Most of the comments by users often do not exist in isolation. Also, factors such as the posts they follow and the platforms they publish on may cause the entire semantics to change.
For example, just look at this comment:
“his traps hide the fucking sun”
It’s hard to judge the emotional element of this alone. But maybe it’s not hard to guess if it’s a comment from a muscle site (he just wanted to compliment the guy’s muscles).
It is unreasonable to ignore the post to which the comment is directed. In fact, to single out a word with a strong emotional attachment to judging its emotional element might be wrong. A sentence does not exist in isolation, it has its specific context. This means that its meaning changes with the context.

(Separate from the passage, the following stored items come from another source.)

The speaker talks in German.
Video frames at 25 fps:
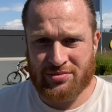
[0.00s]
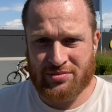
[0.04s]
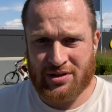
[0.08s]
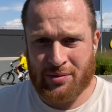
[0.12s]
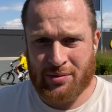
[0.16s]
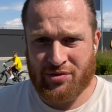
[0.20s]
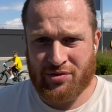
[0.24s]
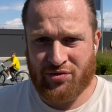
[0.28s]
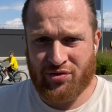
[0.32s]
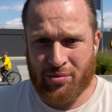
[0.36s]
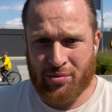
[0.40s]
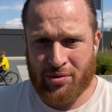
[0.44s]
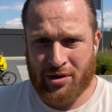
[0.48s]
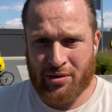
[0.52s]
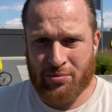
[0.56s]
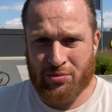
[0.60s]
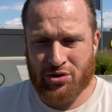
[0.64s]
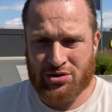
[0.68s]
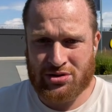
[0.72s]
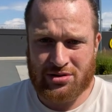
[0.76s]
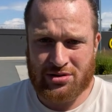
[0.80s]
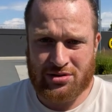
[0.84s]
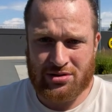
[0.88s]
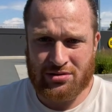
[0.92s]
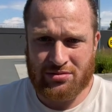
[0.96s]
der BVB
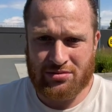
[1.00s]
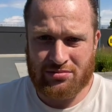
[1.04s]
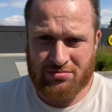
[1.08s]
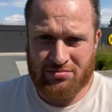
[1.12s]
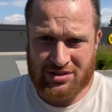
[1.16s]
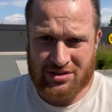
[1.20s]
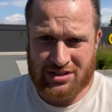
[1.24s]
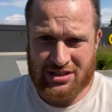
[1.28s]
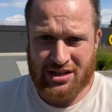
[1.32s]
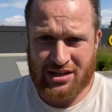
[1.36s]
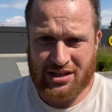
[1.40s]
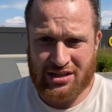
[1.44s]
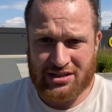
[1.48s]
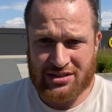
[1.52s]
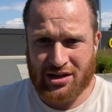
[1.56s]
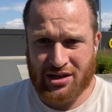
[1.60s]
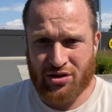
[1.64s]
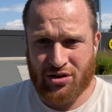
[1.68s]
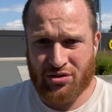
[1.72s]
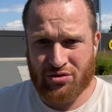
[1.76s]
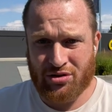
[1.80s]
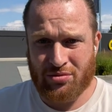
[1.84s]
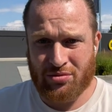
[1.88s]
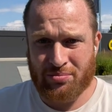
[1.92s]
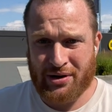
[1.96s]
möchte sicherlich da
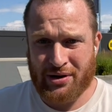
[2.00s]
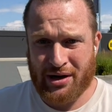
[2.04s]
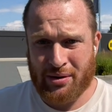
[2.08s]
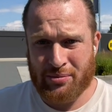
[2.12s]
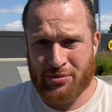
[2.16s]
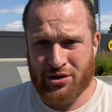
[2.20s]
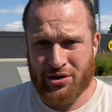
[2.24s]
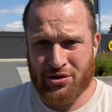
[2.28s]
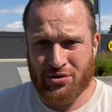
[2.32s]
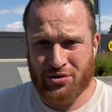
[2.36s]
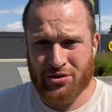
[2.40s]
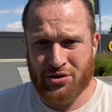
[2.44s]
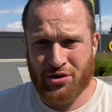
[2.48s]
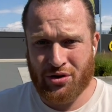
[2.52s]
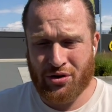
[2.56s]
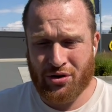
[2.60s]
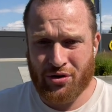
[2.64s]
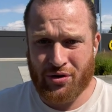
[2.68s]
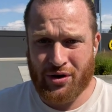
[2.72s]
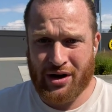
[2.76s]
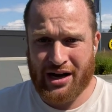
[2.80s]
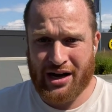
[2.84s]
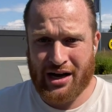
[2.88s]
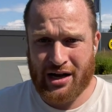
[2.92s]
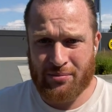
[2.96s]
auch noch ein paar Millionen
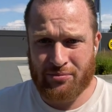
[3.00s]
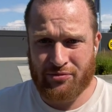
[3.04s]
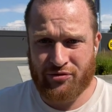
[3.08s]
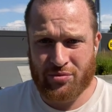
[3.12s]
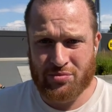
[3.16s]
Euro haben.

Putting comments into a complete context to judge their emotional attachment may greatly improve the accuracy of judgment. But the high error rate of 30% is not just “out of context”, there are deeper reasons.

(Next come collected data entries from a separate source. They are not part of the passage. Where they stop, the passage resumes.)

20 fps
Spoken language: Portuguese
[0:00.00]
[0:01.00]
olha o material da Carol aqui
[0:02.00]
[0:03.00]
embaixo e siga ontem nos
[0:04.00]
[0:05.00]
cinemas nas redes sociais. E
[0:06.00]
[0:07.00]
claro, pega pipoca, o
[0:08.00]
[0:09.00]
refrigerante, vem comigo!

Google AI has a lot to learn
In addition to context interfering with dataset discrimination, the cultural background is also a very important factor. As large as a country or region, or as small as a website community, there will be its own internal cultural symbols. These symbols will be difficult for people outside the circle of cultural symbols to interpret. This creates a difficult problem: if you want to more accurate judgement. To understand the sentiment of community comments, it is necessary to conduct some data training on the community to gain a deep understanding of the cultural genes of the entire community.

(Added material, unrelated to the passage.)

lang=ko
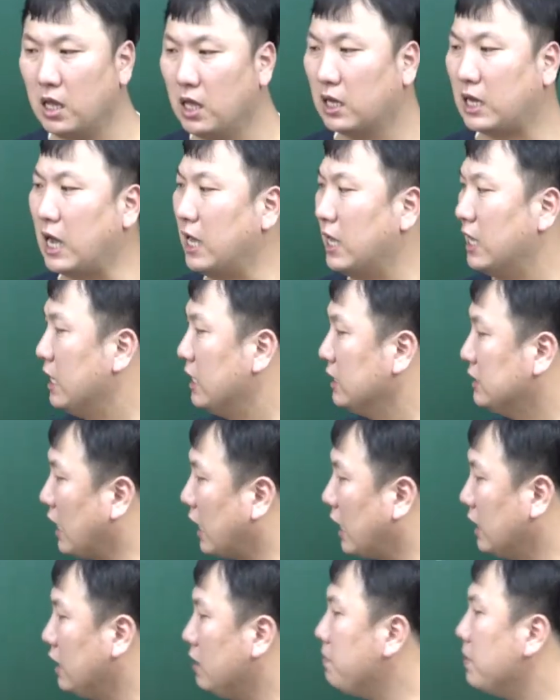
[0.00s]
그러니까
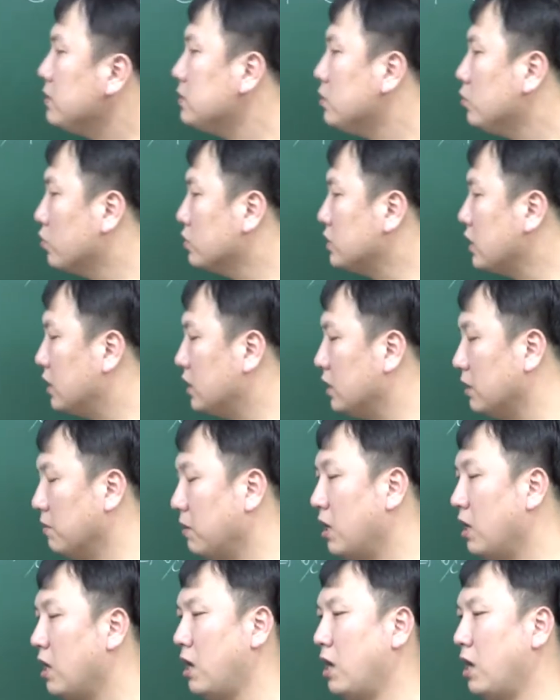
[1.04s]
제가 EBS 교재를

On Reddit, comments from netizens pointed out that “all raters are native English-speaking Indians”.
This leads to misunderstandings of some very common idioms, modal particles and some specific “stalks”. Having said so much, the reason for such a high rate of error in data set discrimination is obvious. But at the same time, there is also a clear direction for improving the accuracy of AI’s ability to identify emotions. Below are some suggestions
Suggestions to improve AI capacity
First, when labelling comments, you need to have a solid understanding of the cultural context in which they live. Taking Reddit as an example, to judge the emotional attachment of its comments, it is necessary to have a thorough understanding of some American culture and politics and to be able to quickly get the “stalk” of the exclusive website.
Secondly, it is necessary to test whether the label’s judgment of some sarcasm, idioms, and memes is correct to ensure that the model can fully understand the meaning of the text
Finally, check the model judgment against our real judgment to give feedback to better train the model.
One More Thing
AI Daniel Wu Enda once launched a data-centric artificial intelligence movement.
Shift the focus of AI practitioners from model/algorithm development to the quality of the data they use to train models. Wu Enda once said:
Data is the food of artificial intelligence.
The quality of the data used to train it is also critical for a model, and in emerging data-centric approaches to AI, data consistency is critical. In order to get correct results, the model or code needs to be fixed and data quality improved iteratively.